The problem =>
From the entries below, write out exactly the lines between the line holding "(0.00 s to 1.00 s)" and the line holding "Lip reading: So", inclusive, excluding any pictures.

Available records =>

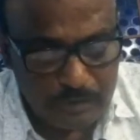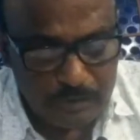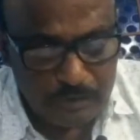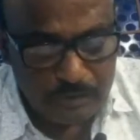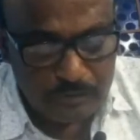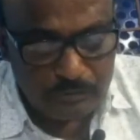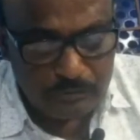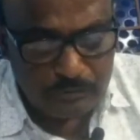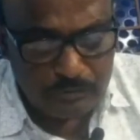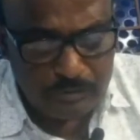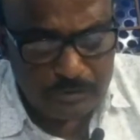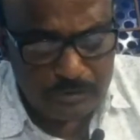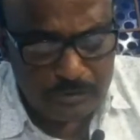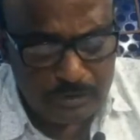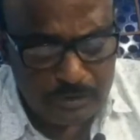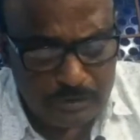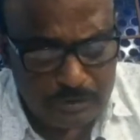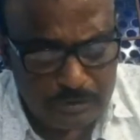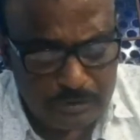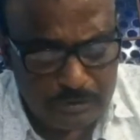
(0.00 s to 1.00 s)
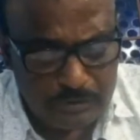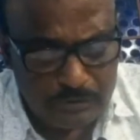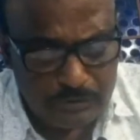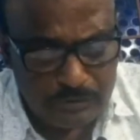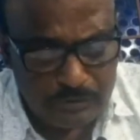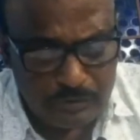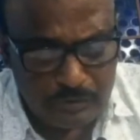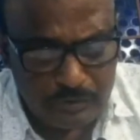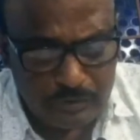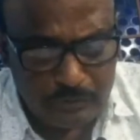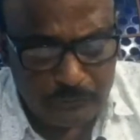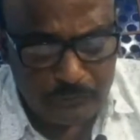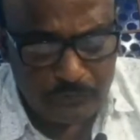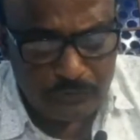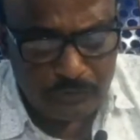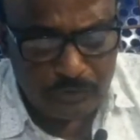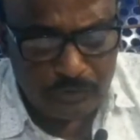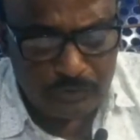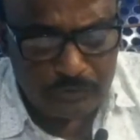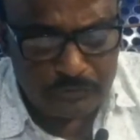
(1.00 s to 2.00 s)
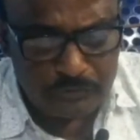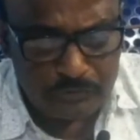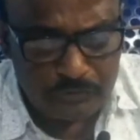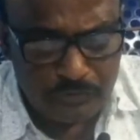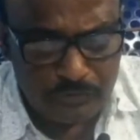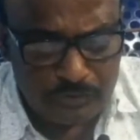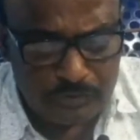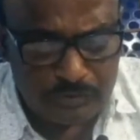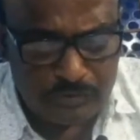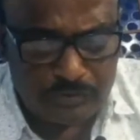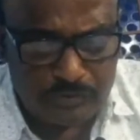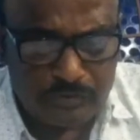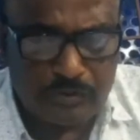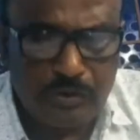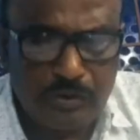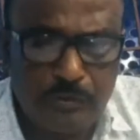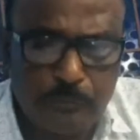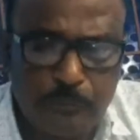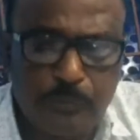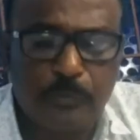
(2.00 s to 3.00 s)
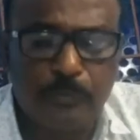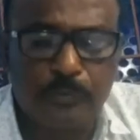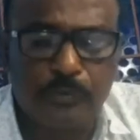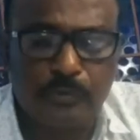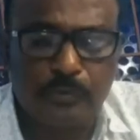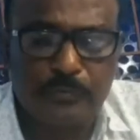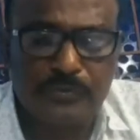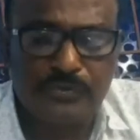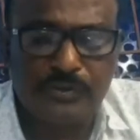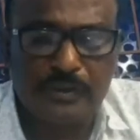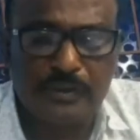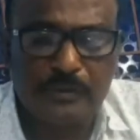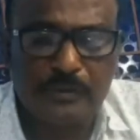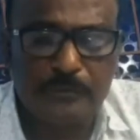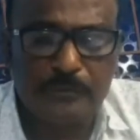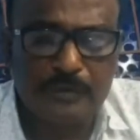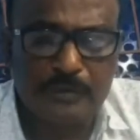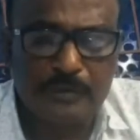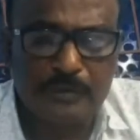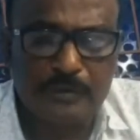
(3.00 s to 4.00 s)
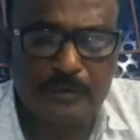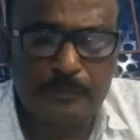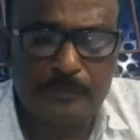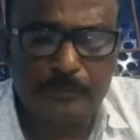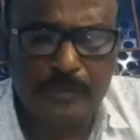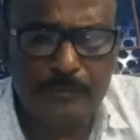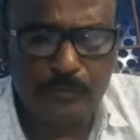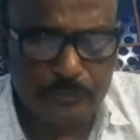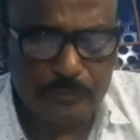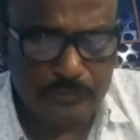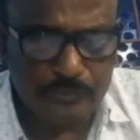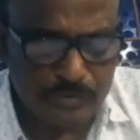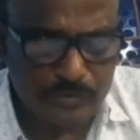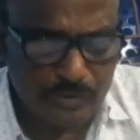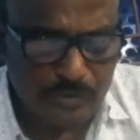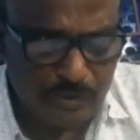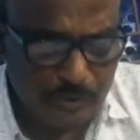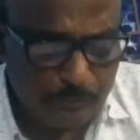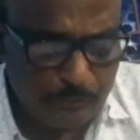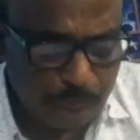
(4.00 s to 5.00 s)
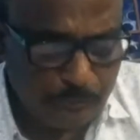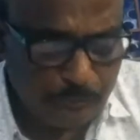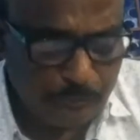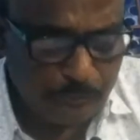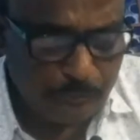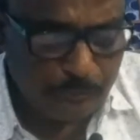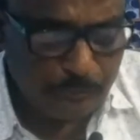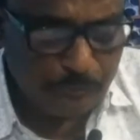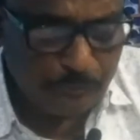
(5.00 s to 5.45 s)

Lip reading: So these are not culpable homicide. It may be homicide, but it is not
* * *
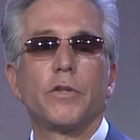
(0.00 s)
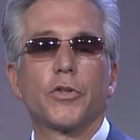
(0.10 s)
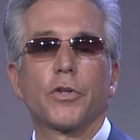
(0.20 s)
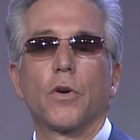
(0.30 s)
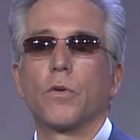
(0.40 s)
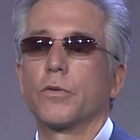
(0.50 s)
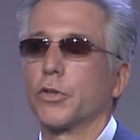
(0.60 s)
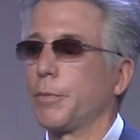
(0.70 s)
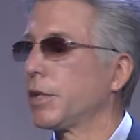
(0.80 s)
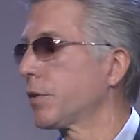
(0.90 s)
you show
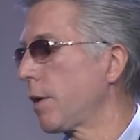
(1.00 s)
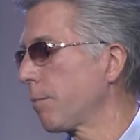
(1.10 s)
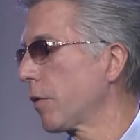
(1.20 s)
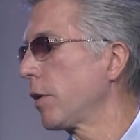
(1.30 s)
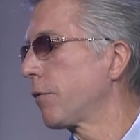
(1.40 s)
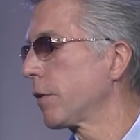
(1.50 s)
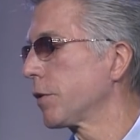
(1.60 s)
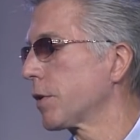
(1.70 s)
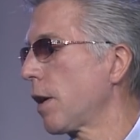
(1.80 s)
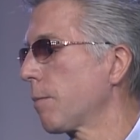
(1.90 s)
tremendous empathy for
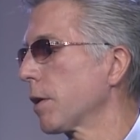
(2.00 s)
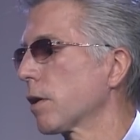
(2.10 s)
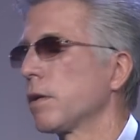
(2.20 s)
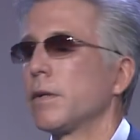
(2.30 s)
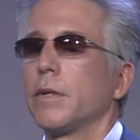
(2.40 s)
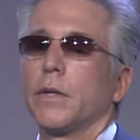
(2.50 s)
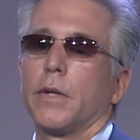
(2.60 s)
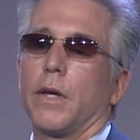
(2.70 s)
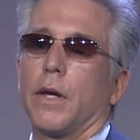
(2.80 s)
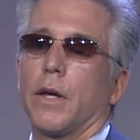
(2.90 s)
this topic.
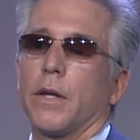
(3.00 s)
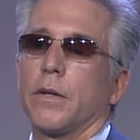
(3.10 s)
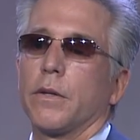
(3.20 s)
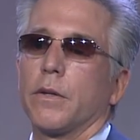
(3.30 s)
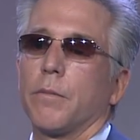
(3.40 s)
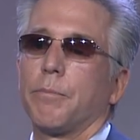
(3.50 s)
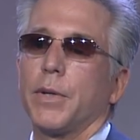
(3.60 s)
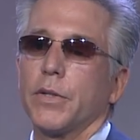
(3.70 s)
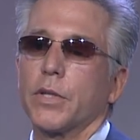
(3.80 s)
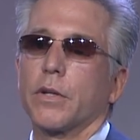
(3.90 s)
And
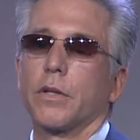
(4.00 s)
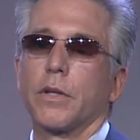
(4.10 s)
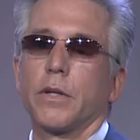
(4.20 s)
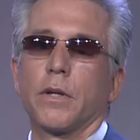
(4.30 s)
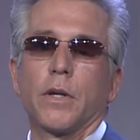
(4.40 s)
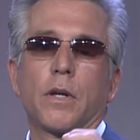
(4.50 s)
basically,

Completed task =>
(0.00 s to 1.00 s)
(1.00 s to 2.00 s)
(2.00 s to 3.00 s)
(3.00 s to 4.00 s)
(4.00 s to 5.00 s)
(5.00 s to 5.45 s)

Lip reading: So these are not culpable homicide. It may be homicide, but it is not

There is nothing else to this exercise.